TASK DESCRIPTION:
Each entry is to be retyped without alteration, and no picture is to be included.

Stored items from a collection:
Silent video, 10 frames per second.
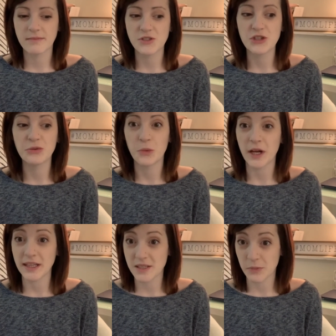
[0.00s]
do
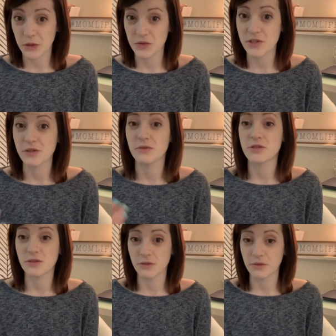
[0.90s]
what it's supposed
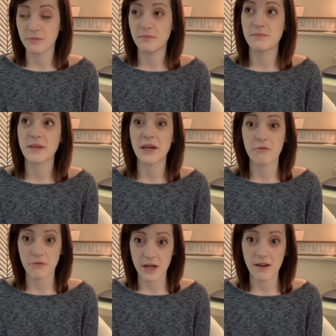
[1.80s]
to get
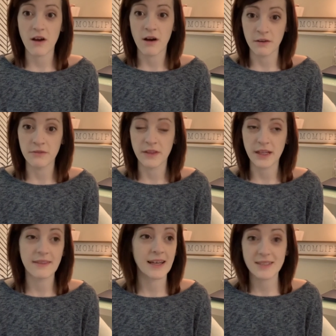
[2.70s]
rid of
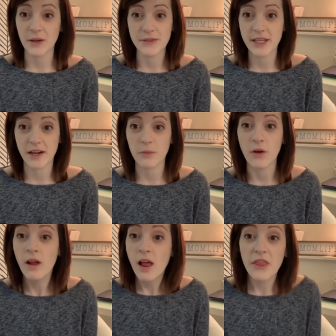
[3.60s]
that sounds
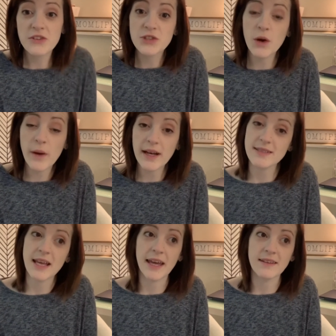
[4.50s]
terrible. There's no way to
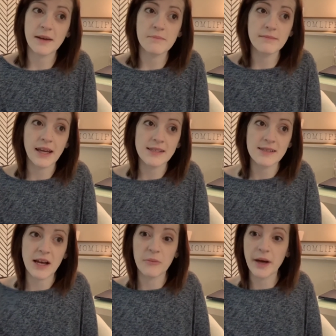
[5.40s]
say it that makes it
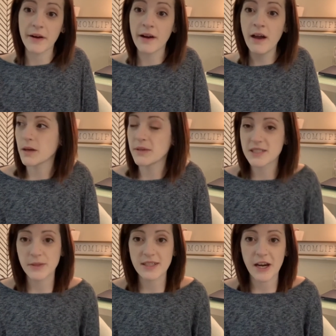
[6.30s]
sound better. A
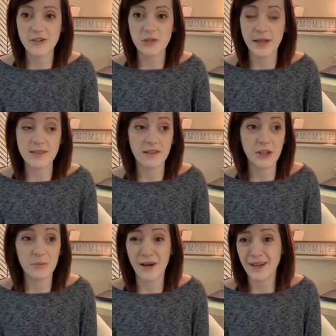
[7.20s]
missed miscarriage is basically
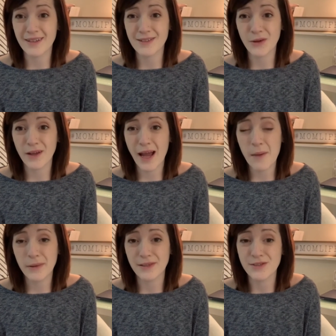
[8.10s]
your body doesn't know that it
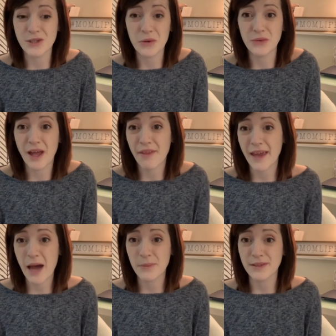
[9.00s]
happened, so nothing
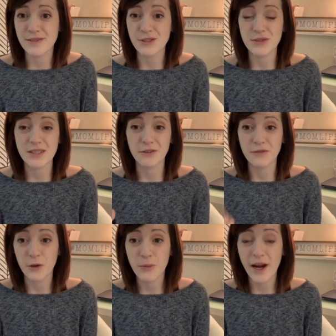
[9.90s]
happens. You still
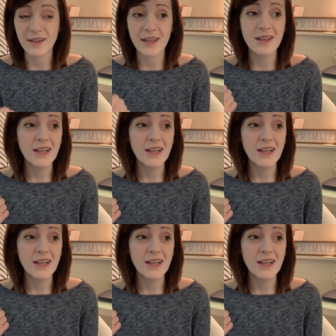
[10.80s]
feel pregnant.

RESULT BELOW:
Silent video, 10 frames per second.
[0.00s]
do
[0.90s]
what it's supposed
[1.80s]
to get
[2.70s]
rid of
[3.60s]
that sounds
[4.50s]
terrible. There's no way to
[5.40s]
say it that makes it
[6.30s]
sound better. A
[7.20s]
missed miscarriage is basically
[8.10s]
your body doesn't know that it
[9.00s]
happened, so nothing
[9.90s]
happens. You still
[10.80s]
feel pregnant.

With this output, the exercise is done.